China has built the world’s largest free-piston-powered shock tunnel, enabling it to carry out wind tunnel tests for hypersonic research at relatively low cost and potentially widening its lead over the USA in the development of hypersonic weapons.
According to a report in the South China Morning Post, the Sichuan-based facility is capable of simulating extreme flight conditions up to Mach 33 (33 times the speed of sound), or 2.5–11.5 kilometres per second.
Known as a Stalker tube – named after Australian space engineer Raymond Stalker, who invented the free-piston-driven tunnel during the 1960s – the X3 facility uses relatively cheap and inert high-pressure nitrogen gas to drive a piston to speeds of several hundred kilometres an hour.Compressed air bursts through several strong membranes to generate the sorts of extremely hot and fast shock waves that would be encountered by aircraft travelling at hypersonic speeds.
The testing tube reportedly has a diameter of 80 centimetres – twice as large as the previous largest piston-driven wind tunnel, the University of Queensland’s X3 Expansion Tube– and features an 840-kilogram piston, the heaviest piston ever utilised in a wind tunnel.
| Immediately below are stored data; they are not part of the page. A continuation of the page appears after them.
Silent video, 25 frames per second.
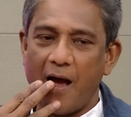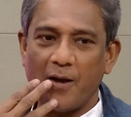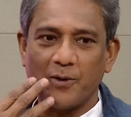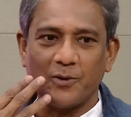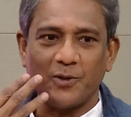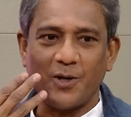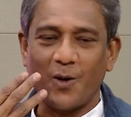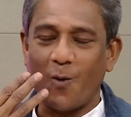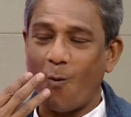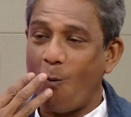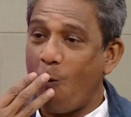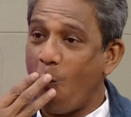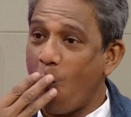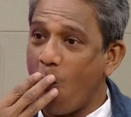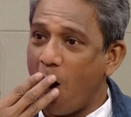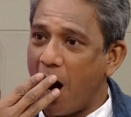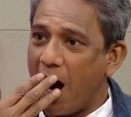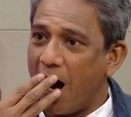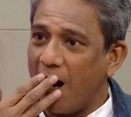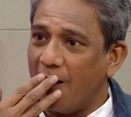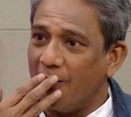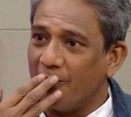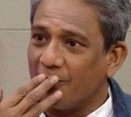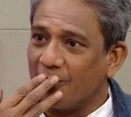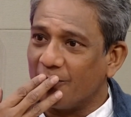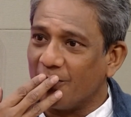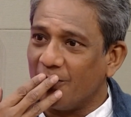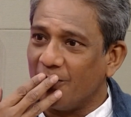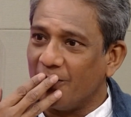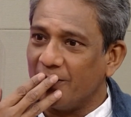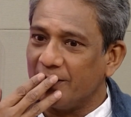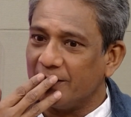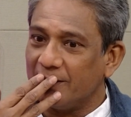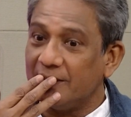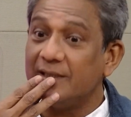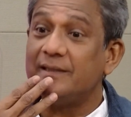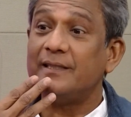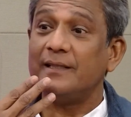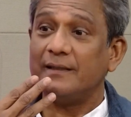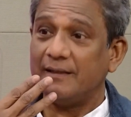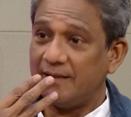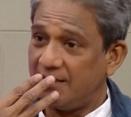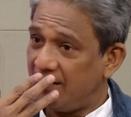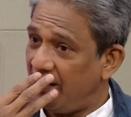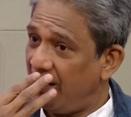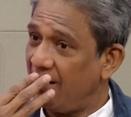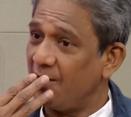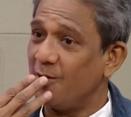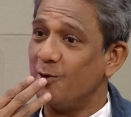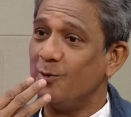I was like, wow, Roy. He said,
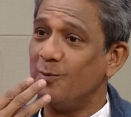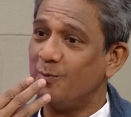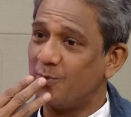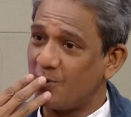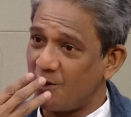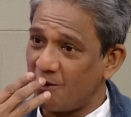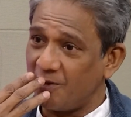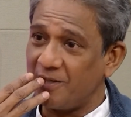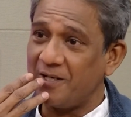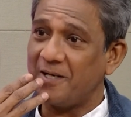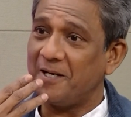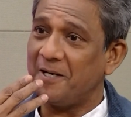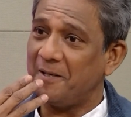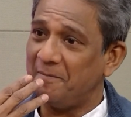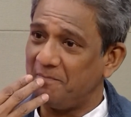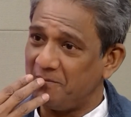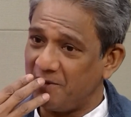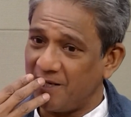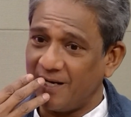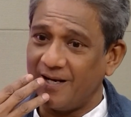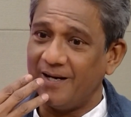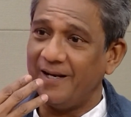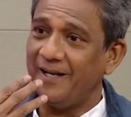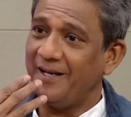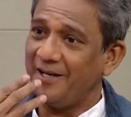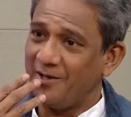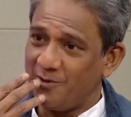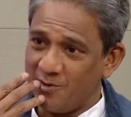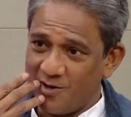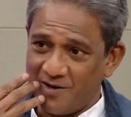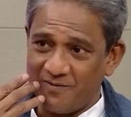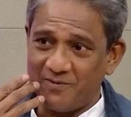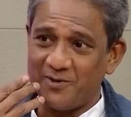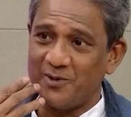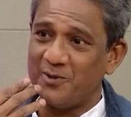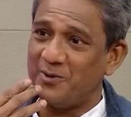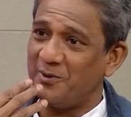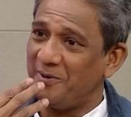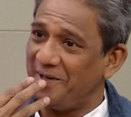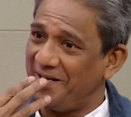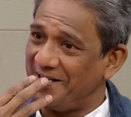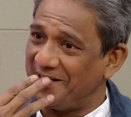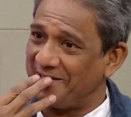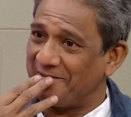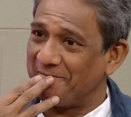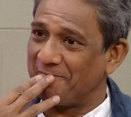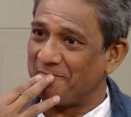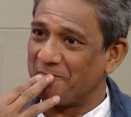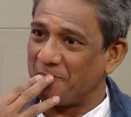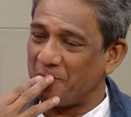yeah, you brought it up, darling. You have to do it.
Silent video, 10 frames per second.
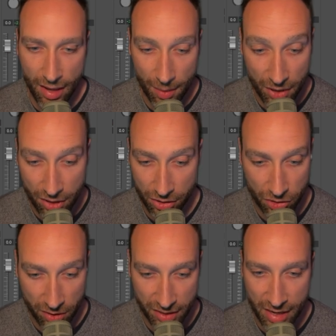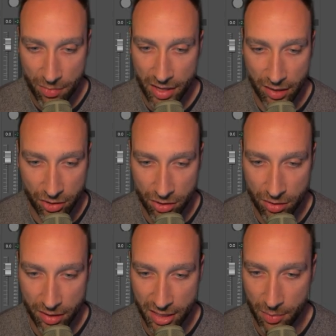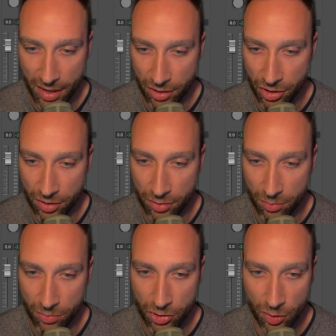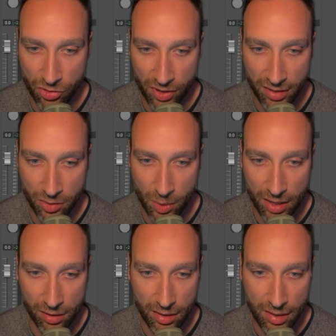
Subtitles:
I'm going to do the same thing to the Cinematic Studio solo strings as well.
The piston, which must be capable of withstanding crushing pressure from the compressed air equivalent to 10,000 times the force of gravity while travelling at a speed of up to 540 km/h, features a unique structural design and new materials, making it fully reusable and reducing operational costs.
According to the research team, the piston has undergone numerous tests without suffering any damage. They also claimed that the X3 tunnel’s novel design, in which a high-pressure nitrogen tank is connected to the tube so that the two vibrate together as the piston moves, decreased the size and complexity of the entire facility but also significantly reduced the vibrations, which can compromise test results.
According to the South China Morning Post report, Chinese scientists hope to use the facility to carry out research in support of a number of missions, including sending Chinese astronauts to the Moon and developing a hypersonic scramjet-powered aircraft that could travel anywhere in the world in an hour.